-------- Exercise material --------
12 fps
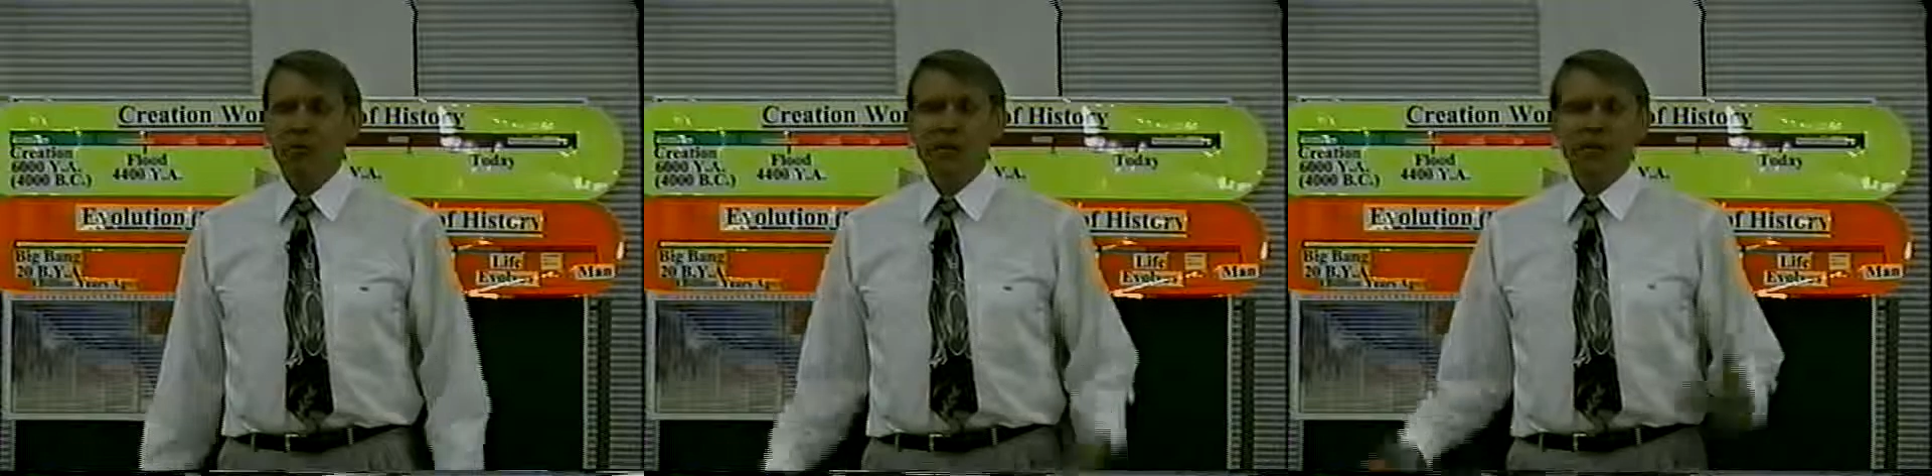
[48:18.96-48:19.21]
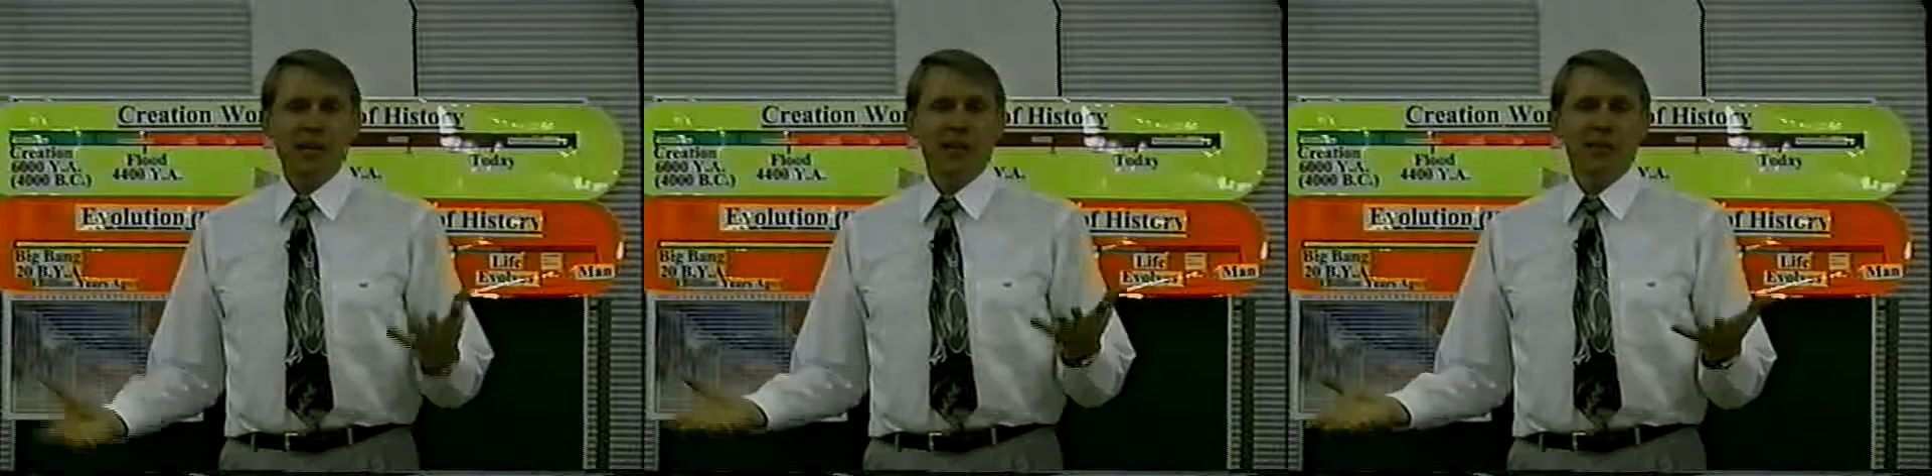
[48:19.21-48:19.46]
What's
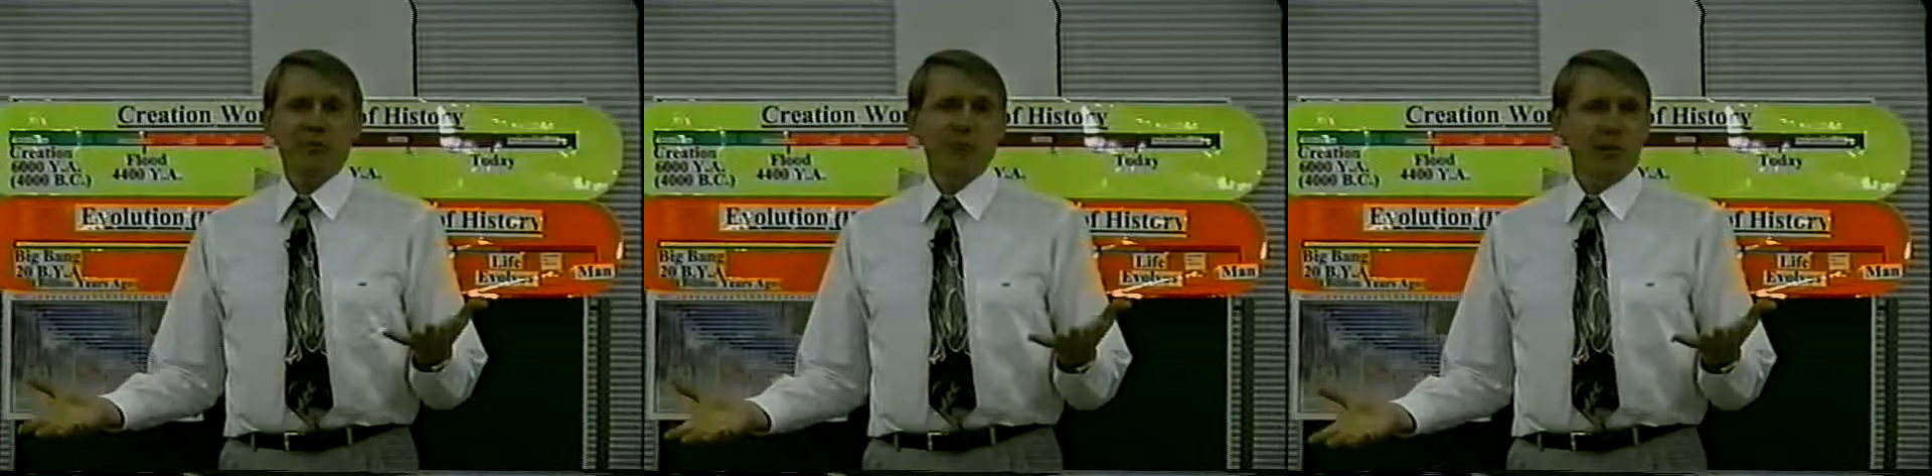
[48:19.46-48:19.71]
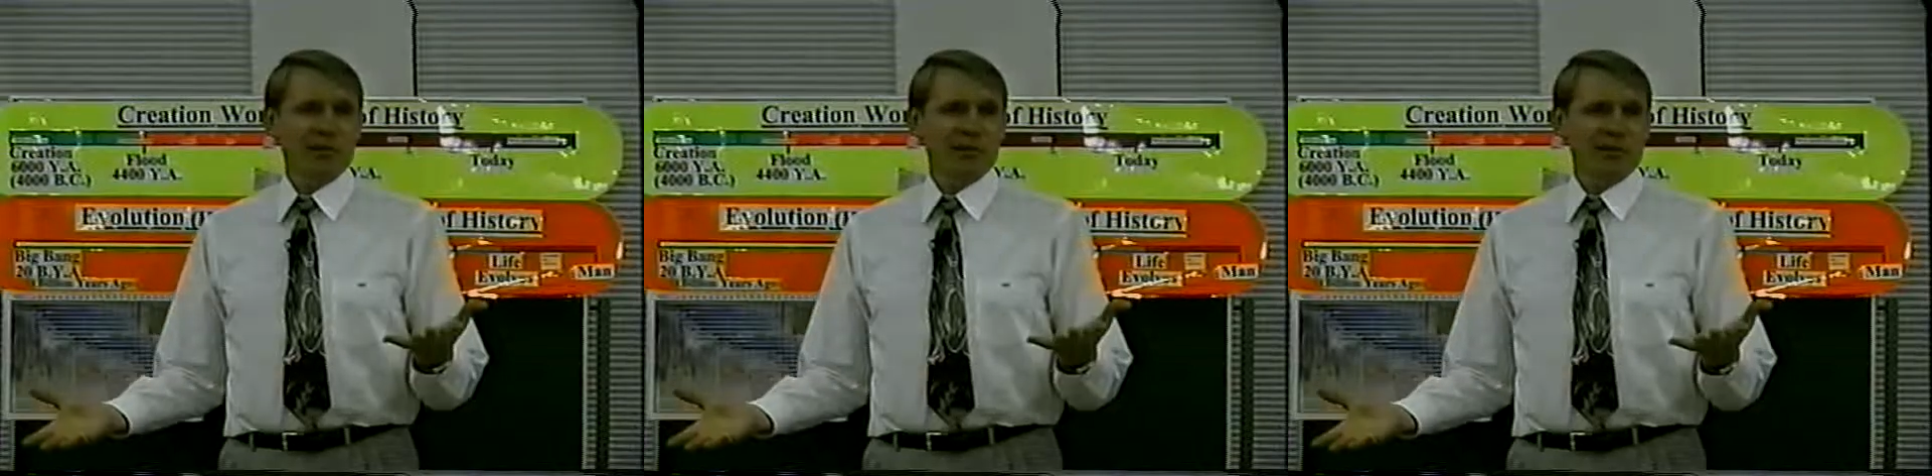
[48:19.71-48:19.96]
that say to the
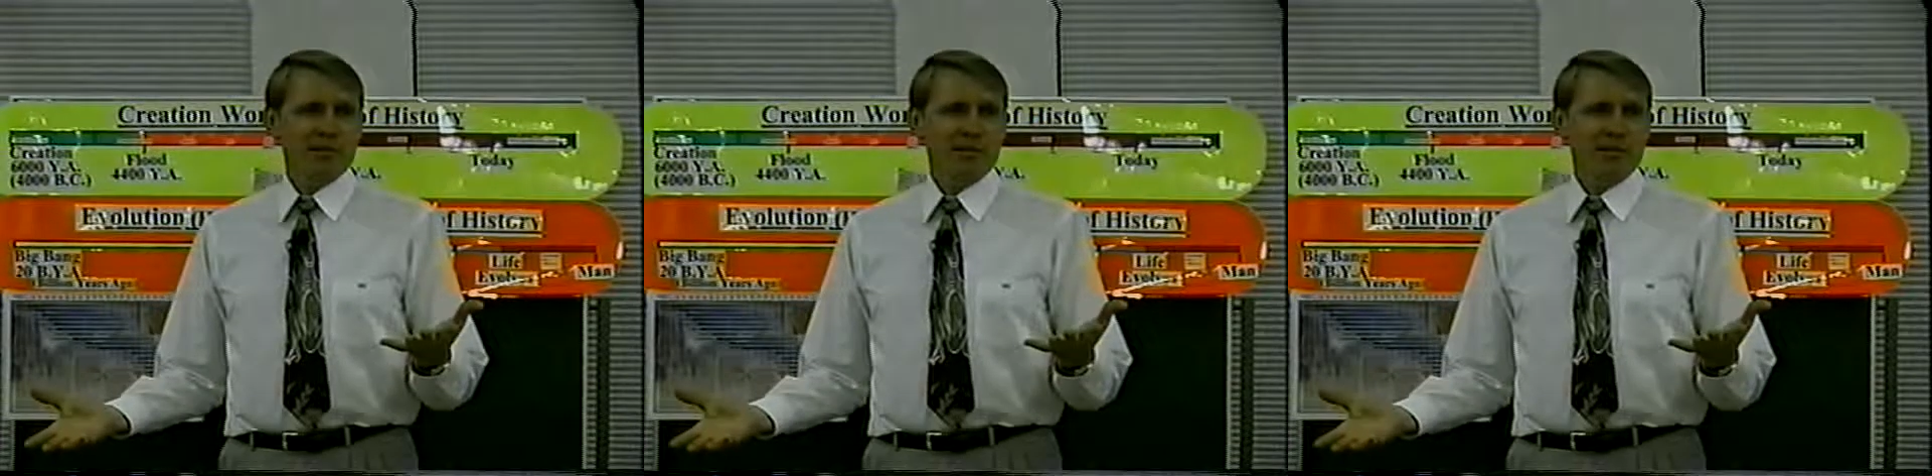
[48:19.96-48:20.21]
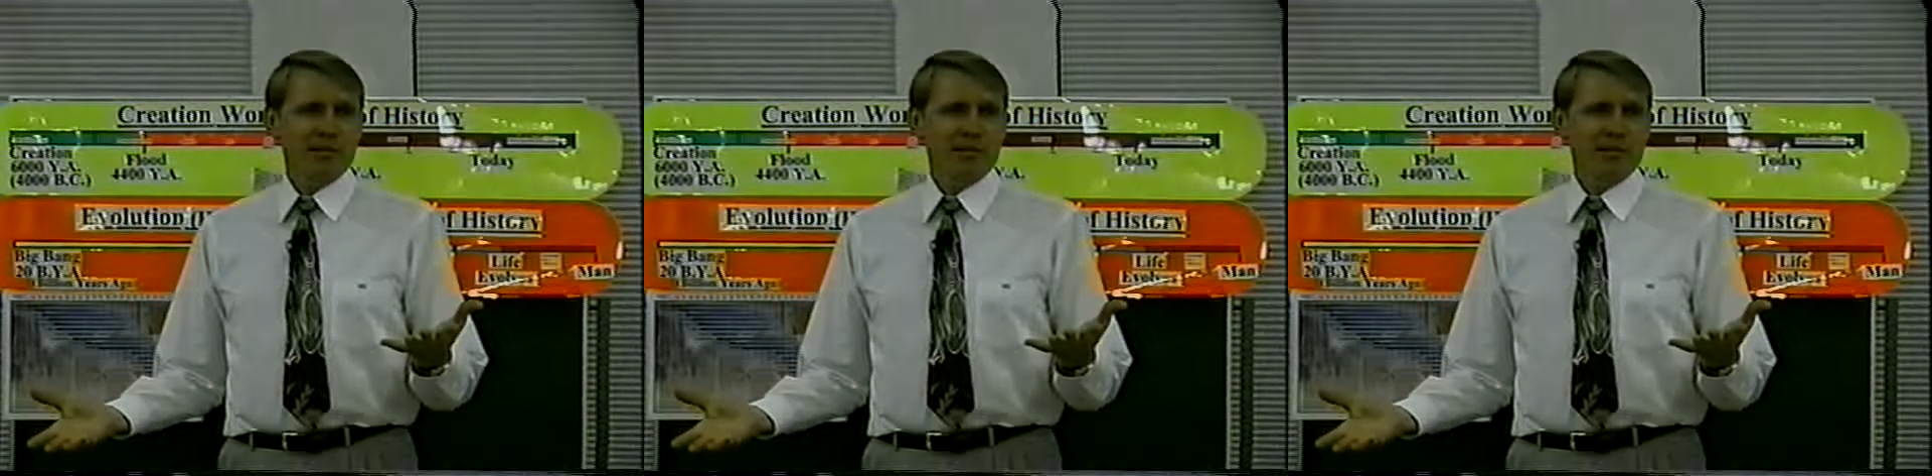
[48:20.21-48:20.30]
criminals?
--------
▸ Instructions to follow:
Before duplicating the entries above, strip out the pictures and keep the rest exact.

▸ Task solution:
12 fps
[48:18.96-48:19.21]
[48:19.21-48:19.46]
What's
[48:19.46-48:19.71]
[48:19.71-48:19.96]
that say to the
[48:19.96-48:20.21]
[48:20.21-48:20.30]
criminals?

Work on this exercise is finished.